The aim of the module is to introduce the basic theories of finite element analysis and computational fluid dynamics techniques.
SYLLABUS
General theories of FEM:
a) Basic underlying principles and general system mathematical equation
b) Mesh generation and convergence
c) Data Analysis & Post Processing
d) Validation & Verification
Finite element analysis:
a) Formulation of stiffness matrix and system equations for 1D pin-jointed bar element, stepped bar elements and thermal elements representing heat conduction
b) Assembly of global stiffness matrix
c) Model simplification and approximation
d) Basic element selection and characteristics
e) Commercial software (ABAQUS)
f) Formulation of stiffness matrix and system equations with 2D plane stress and plane strain elements for stress analysis
Computational Fluid Dynamics:
a) Basic concepts
b) Governing equations of fluid dynamics - Navier-Stokes Equations
c) Basic outline of compressible and incompressible flow - Applications
d) Outline of turbulence and its modelling
e) Applications of CFD
f) Commercial CFD software
Learning Outcomes
By the end of the module students should be able to:
ꮧDemonstrate knowledge and understanding of the basic principles and methodology in finite element analysis (FEA) and computational fluid dynamics (CFD) techniques.

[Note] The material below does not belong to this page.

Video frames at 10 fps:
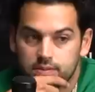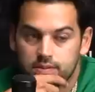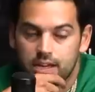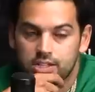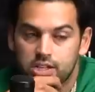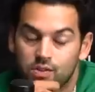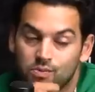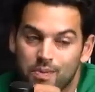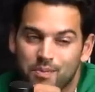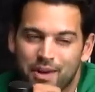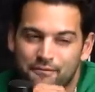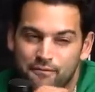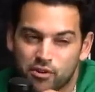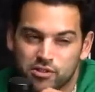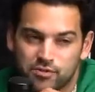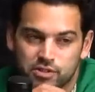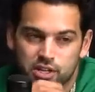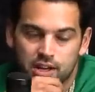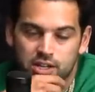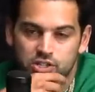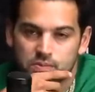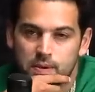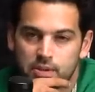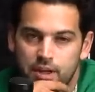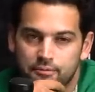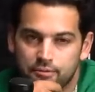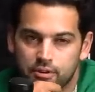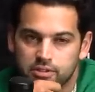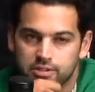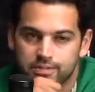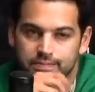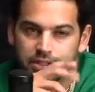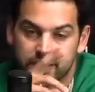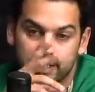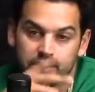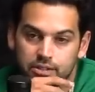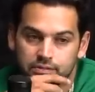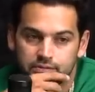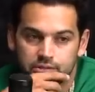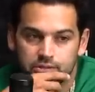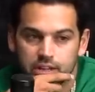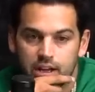actually, I don't remember my first first kind. I just remember that first year of doing it.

Demonstrate knowledge and understanding of the underlying mathematical theory and concepts in FEA and CFD necessary for the appropriate application of the methods to develop engineering solutions.
Understand and apply appropriate modelling practice and strategies based on engineering problem.
Assess the condition and performance of static and dynamic systems using computational modelling techniques.
Formulate predictive computational models using FEA or CFD methodologies to analyse and solve engineering problems.
Demonstrate knowledge and use of commercial FEA and CFD software.